__EXERCISE DATA__.
┌──

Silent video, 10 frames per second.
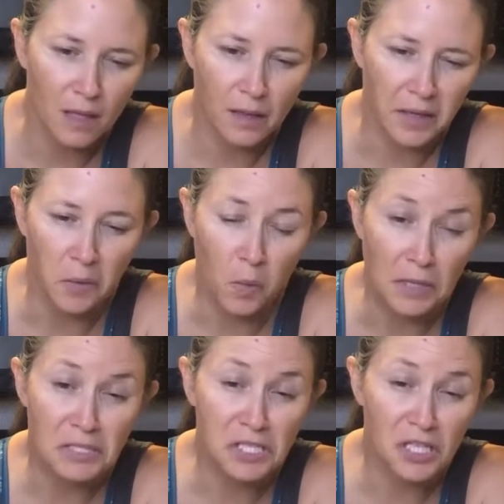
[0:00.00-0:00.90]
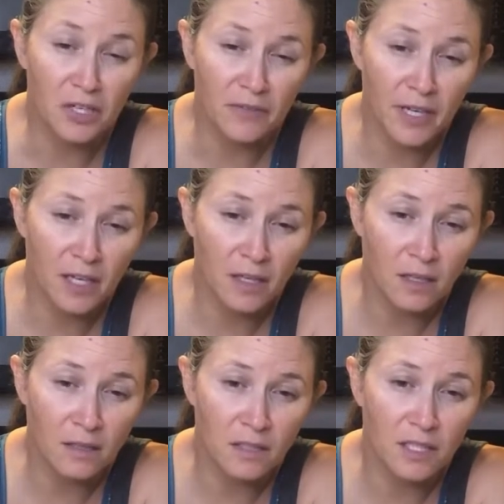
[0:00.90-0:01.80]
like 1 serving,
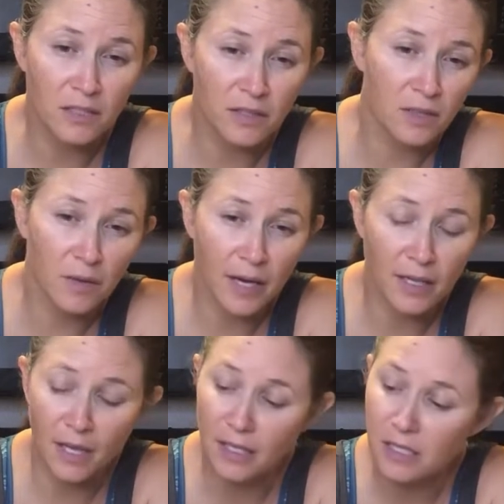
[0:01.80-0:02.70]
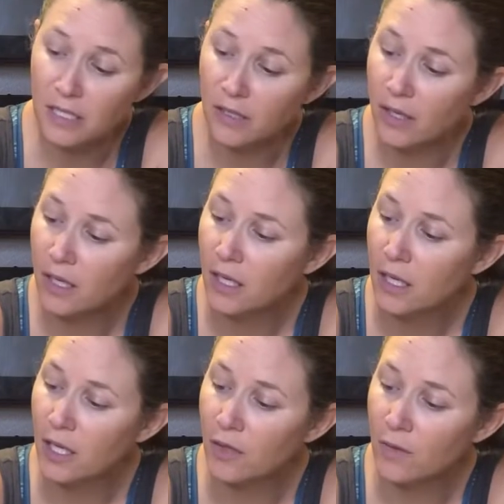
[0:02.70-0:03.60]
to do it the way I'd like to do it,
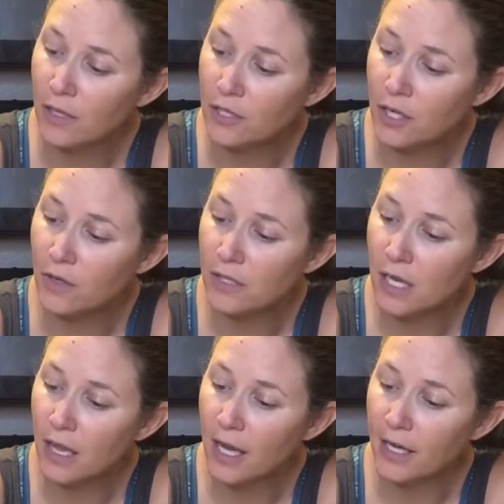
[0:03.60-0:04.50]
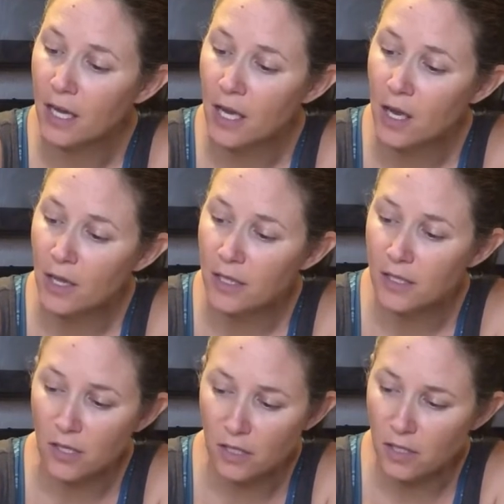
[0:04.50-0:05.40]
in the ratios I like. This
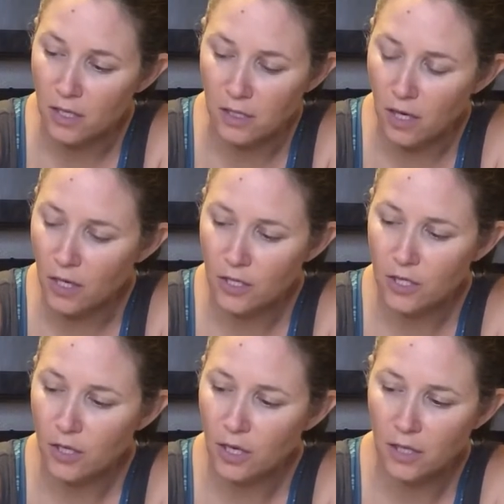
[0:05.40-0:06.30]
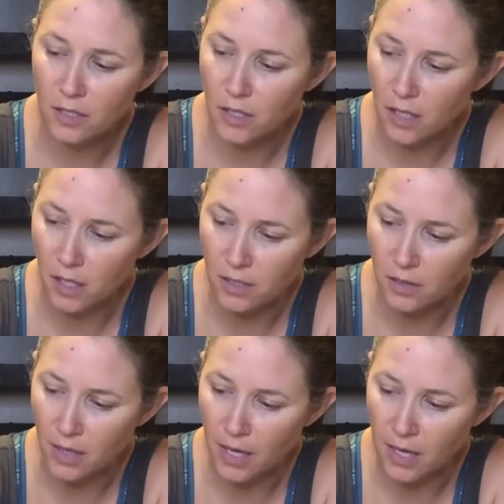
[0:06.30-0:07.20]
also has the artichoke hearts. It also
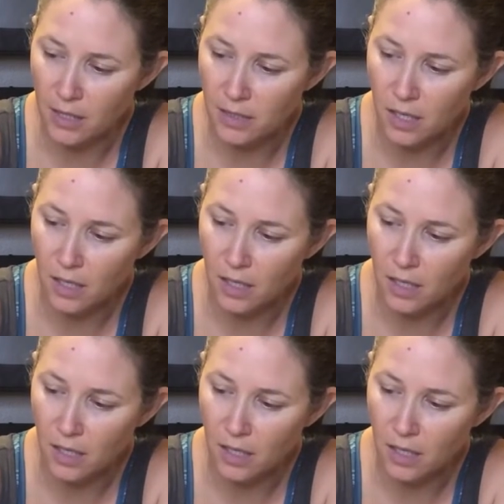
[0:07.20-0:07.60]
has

└──
┌──

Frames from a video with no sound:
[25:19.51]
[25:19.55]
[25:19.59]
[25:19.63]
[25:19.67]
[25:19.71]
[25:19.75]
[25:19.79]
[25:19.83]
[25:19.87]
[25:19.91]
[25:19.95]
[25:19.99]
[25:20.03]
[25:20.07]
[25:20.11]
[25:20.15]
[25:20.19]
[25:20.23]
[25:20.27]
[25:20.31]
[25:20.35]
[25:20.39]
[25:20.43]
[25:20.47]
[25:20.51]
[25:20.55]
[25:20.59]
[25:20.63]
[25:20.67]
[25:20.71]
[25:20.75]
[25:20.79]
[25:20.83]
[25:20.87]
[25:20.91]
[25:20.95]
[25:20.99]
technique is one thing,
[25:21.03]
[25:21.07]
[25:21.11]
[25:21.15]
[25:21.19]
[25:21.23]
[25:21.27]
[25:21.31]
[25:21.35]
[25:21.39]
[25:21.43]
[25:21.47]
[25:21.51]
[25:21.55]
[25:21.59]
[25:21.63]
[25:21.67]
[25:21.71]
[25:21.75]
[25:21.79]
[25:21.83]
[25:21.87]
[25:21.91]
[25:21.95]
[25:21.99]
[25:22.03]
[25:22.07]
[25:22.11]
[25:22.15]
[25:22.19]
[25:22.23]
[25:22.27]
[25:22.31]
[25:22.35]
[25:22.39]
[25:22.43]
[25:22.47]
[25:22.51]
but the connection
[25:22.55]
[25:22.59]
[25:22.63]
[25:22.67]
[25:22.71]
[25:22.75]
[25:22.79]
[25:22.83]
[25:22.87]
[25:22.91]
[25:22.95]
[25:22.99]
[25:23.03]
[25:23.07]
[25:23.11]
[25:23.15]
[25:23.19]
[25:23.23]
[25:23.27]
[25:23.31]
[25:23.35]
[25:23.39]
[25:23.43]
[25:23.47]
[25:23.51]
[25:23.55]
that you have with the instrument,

└──

__TASK DIRECTIONS__. Among the lines above, please find those with "video" and copy them.

__RESPONSE FOR THIS EXERCISE__.
Silent video, 10 frames per second.
Frames from a video with no sound:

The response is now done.